Collected data:
━━━━━━━━━━━━━━━━━━━━

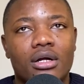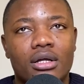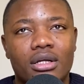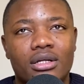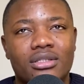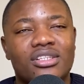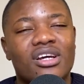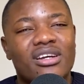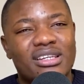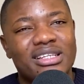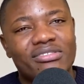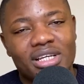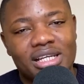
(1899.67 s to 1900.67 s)
It's not
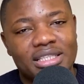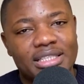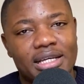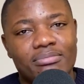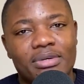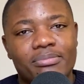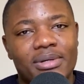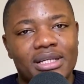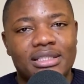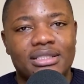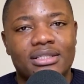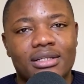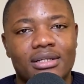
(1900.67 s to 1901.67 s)
even a segment, but it's
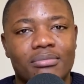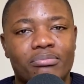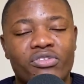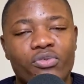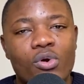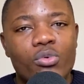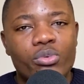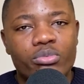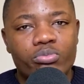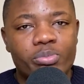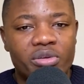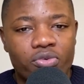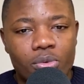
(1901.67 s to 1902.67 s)
before
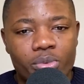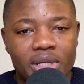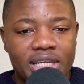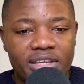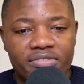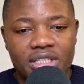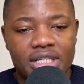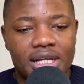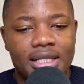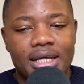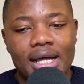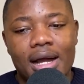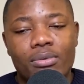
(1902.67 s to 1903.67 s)
we leave each other,
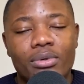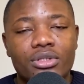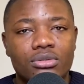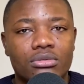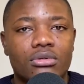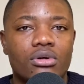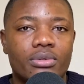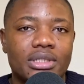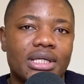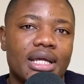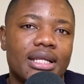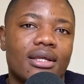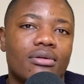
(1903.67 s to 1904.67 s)
I want to always
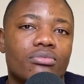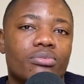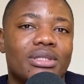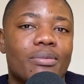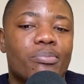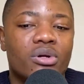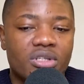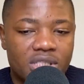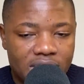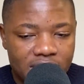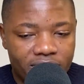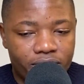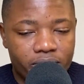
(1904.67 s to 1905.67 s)
end it with a
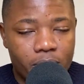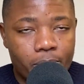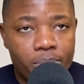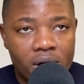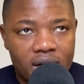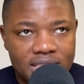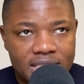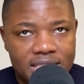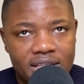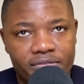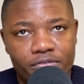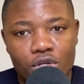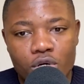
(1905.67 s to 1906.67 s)
positive
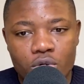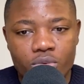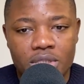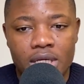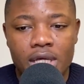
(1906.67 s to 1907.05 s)
note.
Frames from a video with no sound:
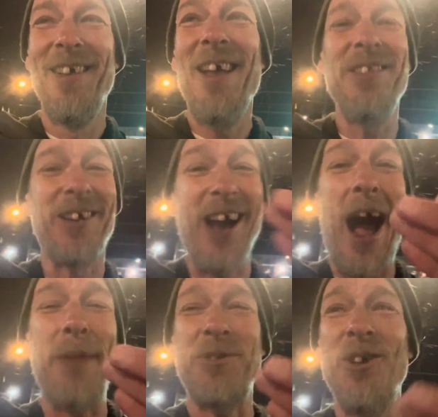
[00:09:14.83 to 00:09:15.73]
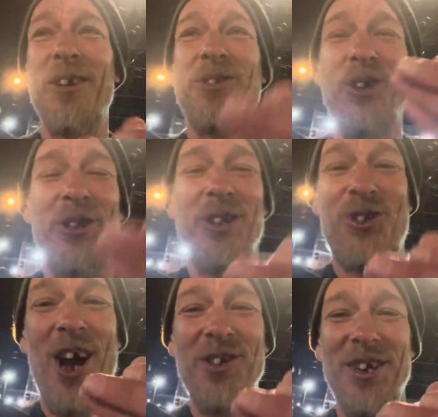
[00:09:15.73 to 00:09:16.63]
And the cops know it, and so do the
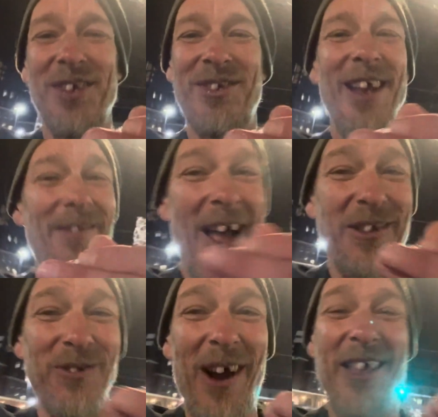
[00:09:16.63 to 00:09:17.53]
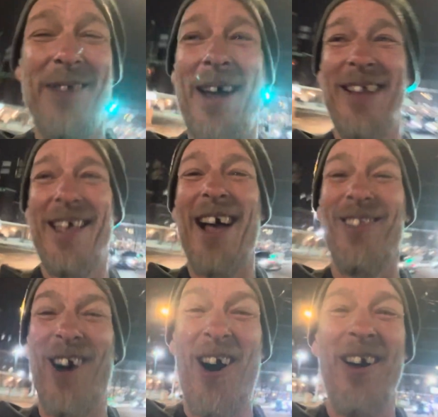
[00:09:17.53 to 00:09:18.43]
judges. That's why they made that
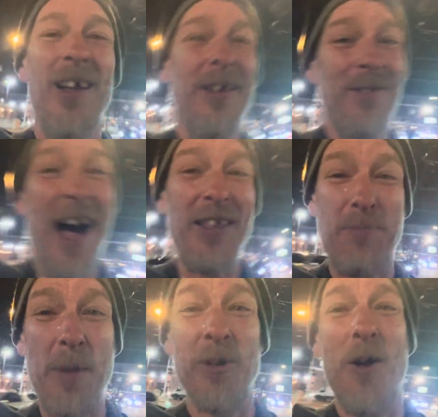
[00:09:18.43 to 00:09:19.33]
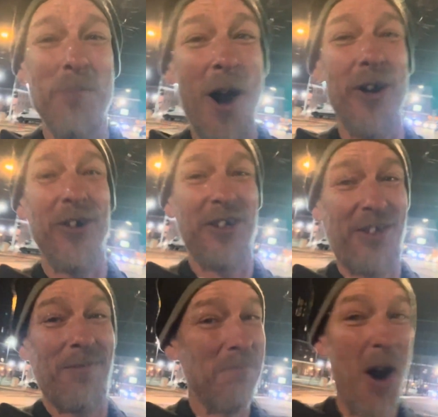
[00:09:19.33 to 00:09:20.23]
law. Not that people don't murder
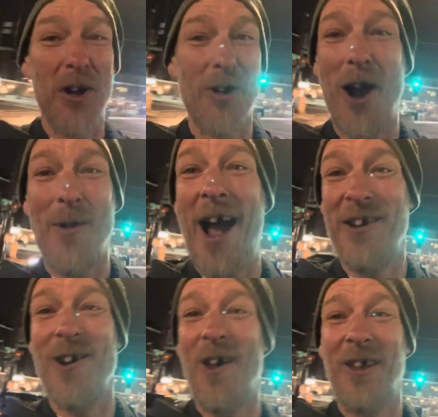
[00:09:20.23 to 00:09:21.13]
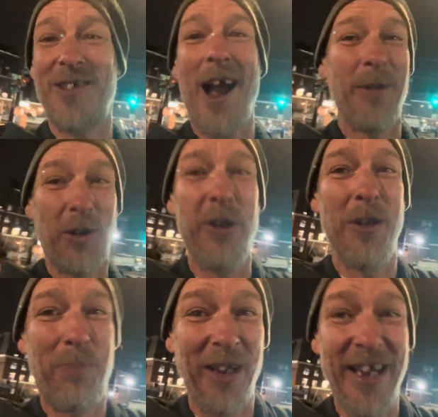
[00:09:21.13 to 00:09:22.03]
around here all the time, including the
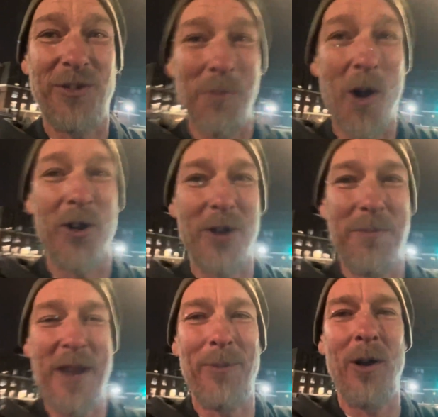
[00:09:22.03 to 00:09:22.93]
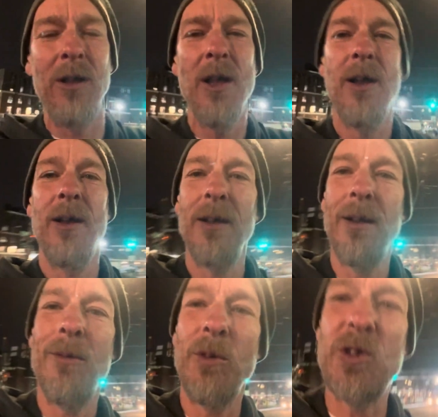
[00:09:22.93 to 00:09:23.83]
police murdering people.
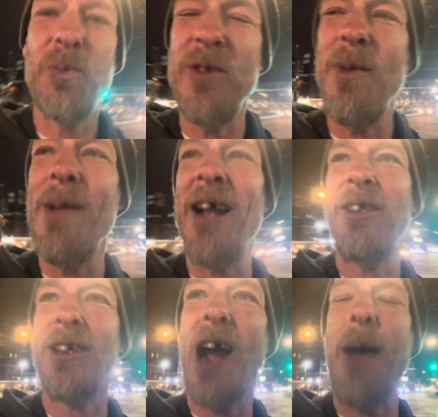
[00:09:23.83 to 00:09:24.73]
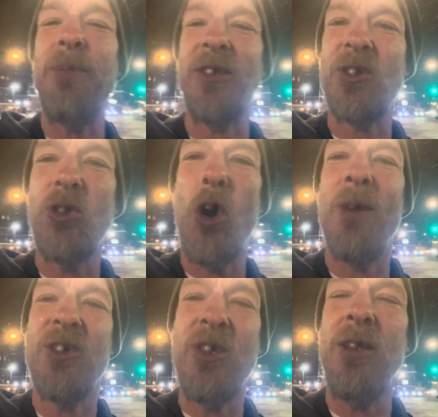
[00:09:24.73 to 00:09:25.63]
Which brings me back to the cop that stole
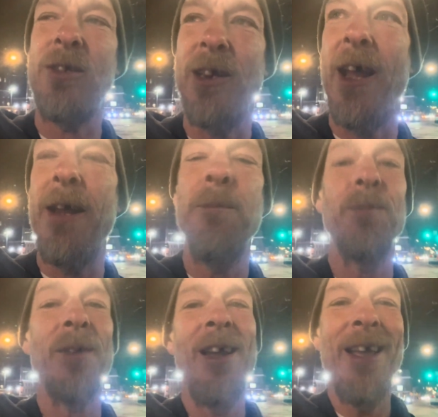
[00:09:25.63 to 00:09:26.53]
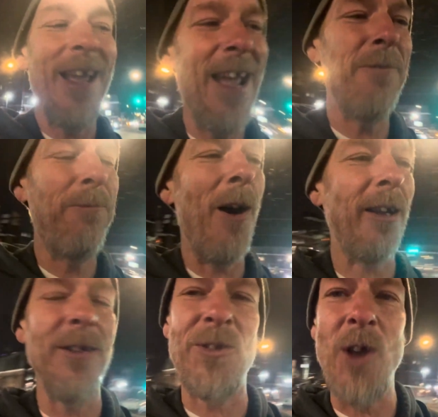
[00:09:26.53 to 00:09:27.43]
my shit today and
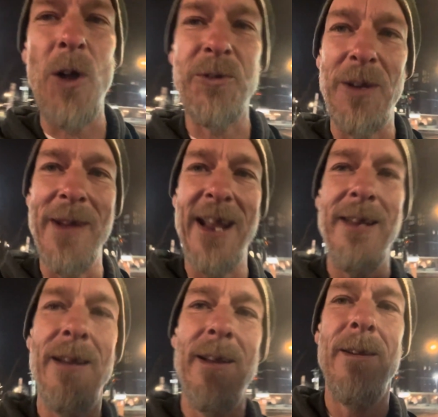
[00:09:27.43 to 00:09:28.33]
fucking insulted me.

━━━━━━━━━━━━━━━━━━━━

In the copy, every entry must appear exactly as written, and no picture may appear.

(1899.67 s to 1900.67 s)
It's not
(1900.67 s to 1901.67 s)
even a segment, but it's
(1901.67 s to 1902.67 s)
before
(1902.67 s to 1903.67 s)
we leave each other,
(1903.67 s to 1904.67 s)
I want to always
(1904.67 s to 1905.67 s)
end it with a
(1905.67 s to 1906.67 s)
positive
(1906.67 s to 1907.05 s)
note.
Frames from a video with no sound:
[00:09:14.83 to 00:09:15.73]
[00:09:15.73 to 00:09:16.63]
And the cops know it, and so do the
[00:09:16.63 to 00:09:17.53]
[00:09:17.53 to 00:09:18.43]
judges. That's why they made that
[00:09:18.43 to 00:09:19.33]
[00:09:19.33 to 00:09:20.23]
law. Not that people don't murder
[00:09:20.23 to 00:09:21.13]
[00:09:21.13 to 00:09:22.03]
around here all the time, including the
[00:09:22.03 to 00:09:22.93]
[00:09:22.93 to 00:09:23.83]
police murdering people.
[00:09:23.83 to 00:09:24.73]
[00:09:24.73 to 00:09:25.63]
Which brings me back to the cop that stole
[00:09:25.63 to 00:09:26.53]
[00:09:26.53 to 00:09:27.43]
my shit today and
[00:09:27.43 to 00:09:28.33]
fucking insulted me.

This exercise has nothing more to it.